When you do this, a new application will be created, based on the pre-existing Journal. There are a number of fields that will be ignored when provided during an Update Request, these are:

  • Title - bibjson.title
  • Alternative Title - bibjson.alternative_title
  • Print ISSN - bibjson.identifier type=pissn
  • Electronic ISSN - bibjson.identifier type=eissn
  • Contact Name - admin.contact.name
  • Contact Email - admin.contact.email

If you need to change any of these fields, please contact us.

Once you have created a new Update Request, you can make changes to that via the CRUD endpoint (both Update and Delete) until an administrator at DOAJ picks it up for review. Once it is picked up for review, attempts to update or delete the Update Request will be rejected by the API with a 403 (Forbidden).

API FAQs

Is there an upload limit for uploading articles, or a rate limit?

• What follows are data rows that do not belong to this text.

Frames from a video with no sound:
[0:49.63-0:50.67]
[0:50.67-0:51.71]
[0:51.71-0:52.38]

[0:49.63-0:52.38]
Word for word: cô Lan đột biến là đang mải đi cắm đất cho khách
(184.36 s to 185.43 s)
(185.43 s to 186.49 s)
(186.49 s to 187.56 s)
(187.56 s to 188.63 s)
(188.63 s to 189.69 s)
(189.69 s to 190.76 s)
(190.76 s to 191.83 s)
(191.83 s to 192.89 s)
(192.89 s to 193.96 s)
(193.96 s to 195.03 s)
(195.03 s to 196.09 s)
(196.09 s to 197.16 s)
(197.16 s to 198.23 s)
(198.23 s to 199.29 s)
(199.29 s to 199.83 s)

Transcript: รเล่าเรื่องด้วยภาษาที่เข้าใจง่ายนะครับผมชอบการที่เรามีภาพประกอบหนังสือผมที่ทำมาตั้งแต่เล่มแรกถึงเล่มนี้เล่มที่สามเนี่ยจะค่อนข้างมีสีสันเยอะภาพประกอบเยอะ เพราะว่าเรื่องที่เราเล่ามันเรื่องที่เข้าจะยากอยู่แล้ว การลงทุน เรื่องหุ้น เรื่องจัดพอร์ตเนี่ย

No, there is no limit set on how many articles you can upload, but we do have a rate limit. See below.

There are two ways to upload articles to DOAJ:

  1. One by one via the Article CRUD API. This allows one article at a time but it should be possible to upload 1-2 per second, or more if you have multiple IP addresses sending them at once.
  2. In batches using the Article Bulk API (only for authenticated users). There are no limits to how many articles are uploaded in a batch. However, processing happens synchronously so you may encounter a timeout based on how long the articles take to process in our system. The timeout is set very high: our server has 10 minutes to respond before the web server closes the connection. Your client may drop the connection sooner, however. Keep the batch sizes small to help mitigate this. We recommend around 600 kilobytes.

There is a rate limit of two requests per second on all API routes. "Bursts" are permitted, which means up to five requests per user are queued by the system and are fulfilled in turn so long as they average out to two requests per second overall.

When making a POST request, do we need to include any of the fields in the admin hash (e.g. in_doaj or upload_id)?

In applications, only the contact subfield is required in the admin section. The full list is handled in our validation structure.

Should language and country be spelled out or can I use codes?

You can use either but using the correct ISO-3166 two-character code is the most robust route. The incoming data is passed to our get_country_code() function which looks up from that list so a name will also work.

How do you identify ISSNs via POST requests?

To identify the correct ISSN, use "https://doaj.org/api/search/journals/issn:XXXX-XXXX" where XXXX-XXXX is the ISSN of your journals.

Do we need the last_updated or created_date to be included?

No, these fields are generated by the system and will be ignored if included.

Should keywords be comma-separated as a single string (e.g. "foo, bar") or separate strings (e.g. ["foo", "bar"])?

As a list of separate strings.

For the link[:content_type] - what are acceptable values?

We expect one of ["PDF", "HTML", "ePUB", "XML"]

Are start_page and end_page required?

In articles these fields are not required. See this list for required fields in article uploads.

Version History

Date changes were made live Changes
18th June 2024 v4.0.0 - Bulk article uploads are now asynchronous
21st March 2022 v3.0.1 - Expose OA Start field bibjson.oa_start for journals and applications.
30th September 2021 v3.0.0 - Addition of OA Start date as a required field bibjson.oa_start in incoming applications. Corresponds to application form question "When did the journal start to publish all content using an open license?"